Gelert heard the dull SPLASH of a landing and the squelching CLOP-PAT CLOP-PAT of heavy boots in ink coming up the ramp behind him. He turned – and that was his first mistake. He froze as the blue squad's roller turned her face up to him. She was bloated with ink. The patches of lime-green that clung to her mantle and maroon jacket might as well have been air for all that she seemed to feel them, nor did the lime-green which sucked at the soles of her boots slow her in the least. Then she smiled, furiously, and Gelert could not help staring – which was his second mistake.
Her beak points, one upon the upper jaw, the other its apposite mirror on the lower, were in the wrong places. Her suckers were on the outside of the tentacles that piled up on her head. Her eyes were cruel, hard, listless, merciless, full of malice – all for him. The word, what she was, came like a startled shout inside his head. Octoling. Gelert's heart skipped. The roller-girl was an Octoling!

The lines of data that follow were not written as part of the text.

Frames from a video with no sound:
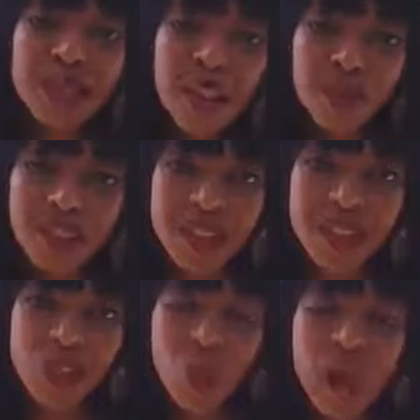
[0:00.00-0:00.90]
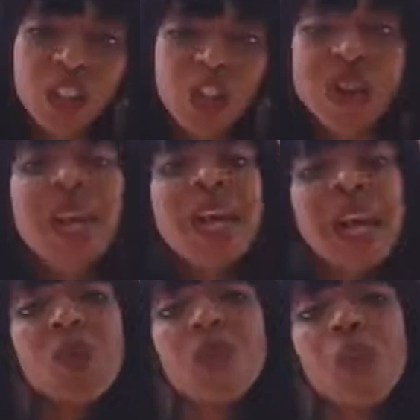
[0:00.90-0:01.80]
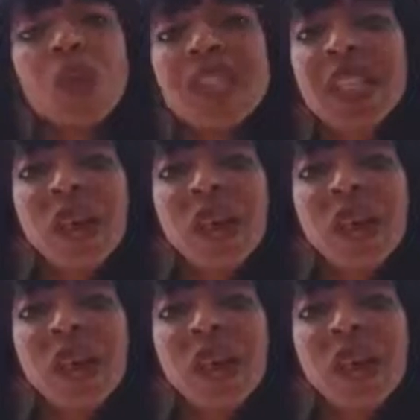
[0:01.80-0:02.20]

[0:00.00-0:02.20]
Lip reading: salvage the situation. Now, of course,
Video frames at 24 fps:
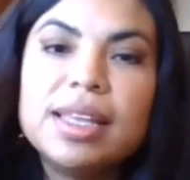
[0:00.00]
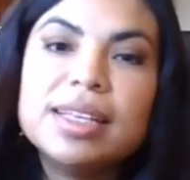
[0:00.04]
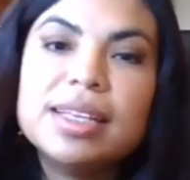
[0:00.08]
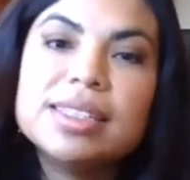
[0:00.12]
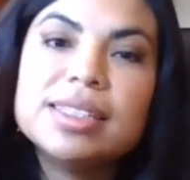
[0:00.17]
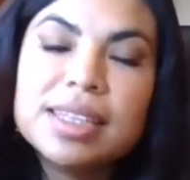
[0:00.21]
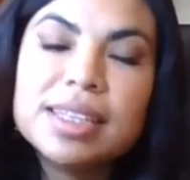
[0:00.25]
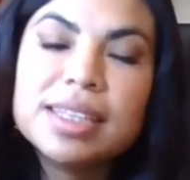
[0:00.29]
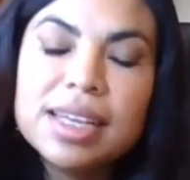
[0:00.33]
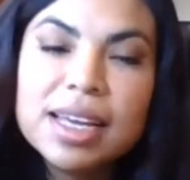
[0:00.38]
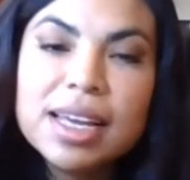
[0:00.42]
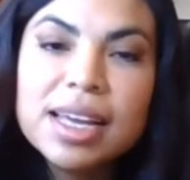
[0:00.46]

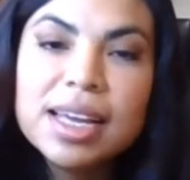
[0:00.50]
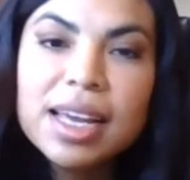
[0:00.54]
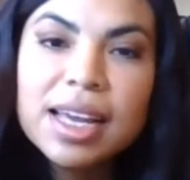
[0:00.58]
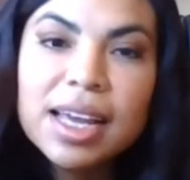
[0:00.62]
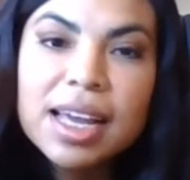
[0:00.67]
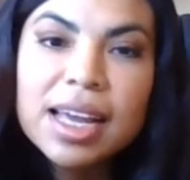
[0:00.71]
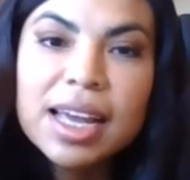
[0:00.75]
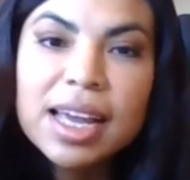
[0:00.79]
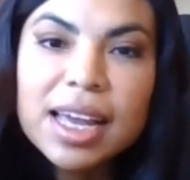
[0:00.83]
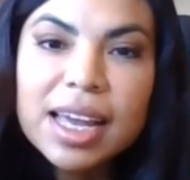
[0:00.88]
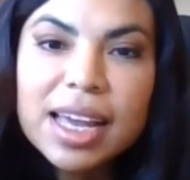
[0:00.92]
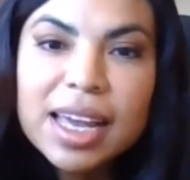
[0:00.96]
So
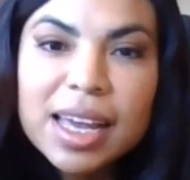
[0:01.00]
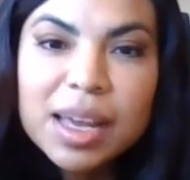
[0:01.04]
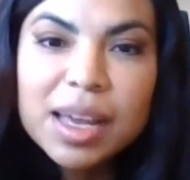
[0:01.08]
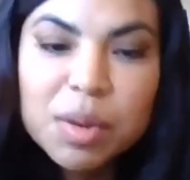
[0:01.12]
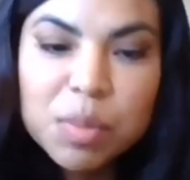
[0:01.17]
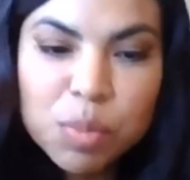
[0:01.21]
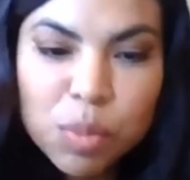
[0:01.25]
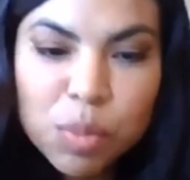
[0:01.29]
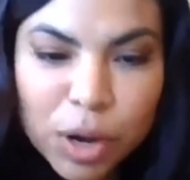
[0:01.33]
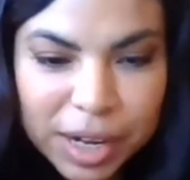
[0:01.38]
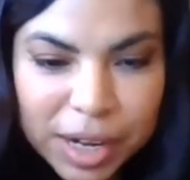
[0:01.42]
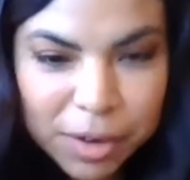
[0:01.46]
it is a
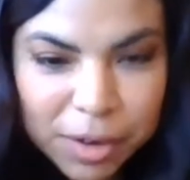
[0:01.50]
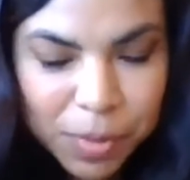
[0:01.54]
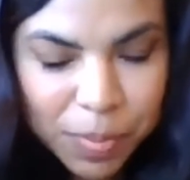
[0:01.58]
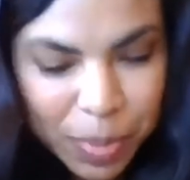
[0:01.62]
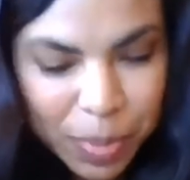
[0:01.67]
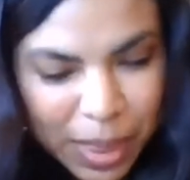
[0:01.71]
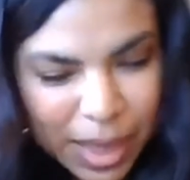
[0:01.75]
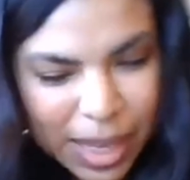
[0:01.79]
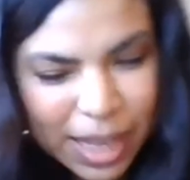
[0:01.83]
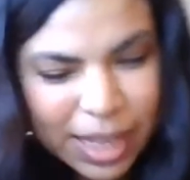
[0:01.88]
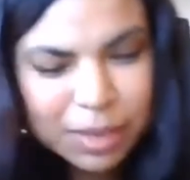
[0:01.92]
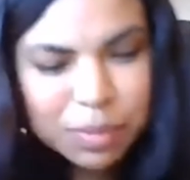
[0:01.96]
pleasure to be
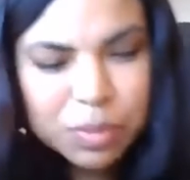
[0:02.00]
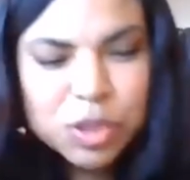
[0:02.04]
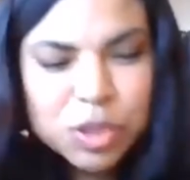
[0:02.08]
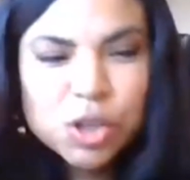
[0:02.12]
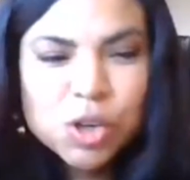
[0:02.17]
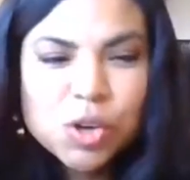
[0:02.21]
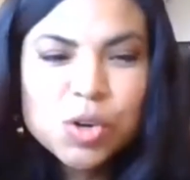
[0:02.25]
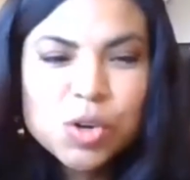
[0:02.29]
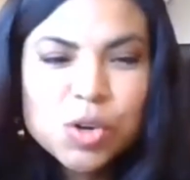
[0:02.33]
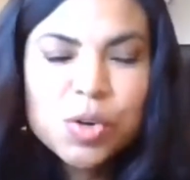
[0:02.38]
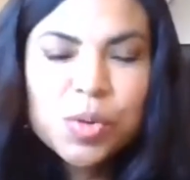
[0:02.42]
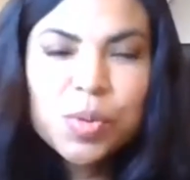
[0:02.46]
with you
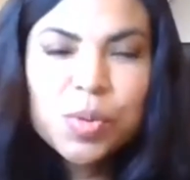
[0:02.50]
today.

Sixteen. Fifteen. Fourteen.
Gelert had heard the stories that the old squids told the hatchlings on warm summer evenings after a cull, when the festal songs were sung and each Inkling gave his thanks to the Sea his mother, and prayed for the mercy of that unseen Lord of the Air who had dealt so sternly with the Precursors, and feasted around the bonfires on the runtlings of the fish harvest which were unfit to be sent into the city. There, under the stars, they wove tales of the glories of the Great War over the land and sang the ballad of the Cuttlefish Charge that turned the tide of the battle of Catfish Quay: and with it came the warning tales and beastly horrors of the Octarians, and how at every curl and furl of a tentacle they meant death and torments for Inklings. In every act, in every cruel stratagem, they proved themselves un-squidlike in every heartless way their brains, which went right down into their arms if you could believe it, could possibly devise. And the Octolings were the worst of all.
'It's their laugh – that's the worst of all.' The old squids relished the telling, widening every lurid detail with expansive gestures that made every indulgent smile for the dripping squidlings into the grimace of a monster out of the deeps. 'They save it for when you've got nothing left to shoot back with, and nowhere left to run to. They have ways to only half-splat you. They'll right over your legs and make you watch while they do it. And worse!' And the squidlings keening cries always went up, and they clutched at one another for comfort even if they had heard it all before.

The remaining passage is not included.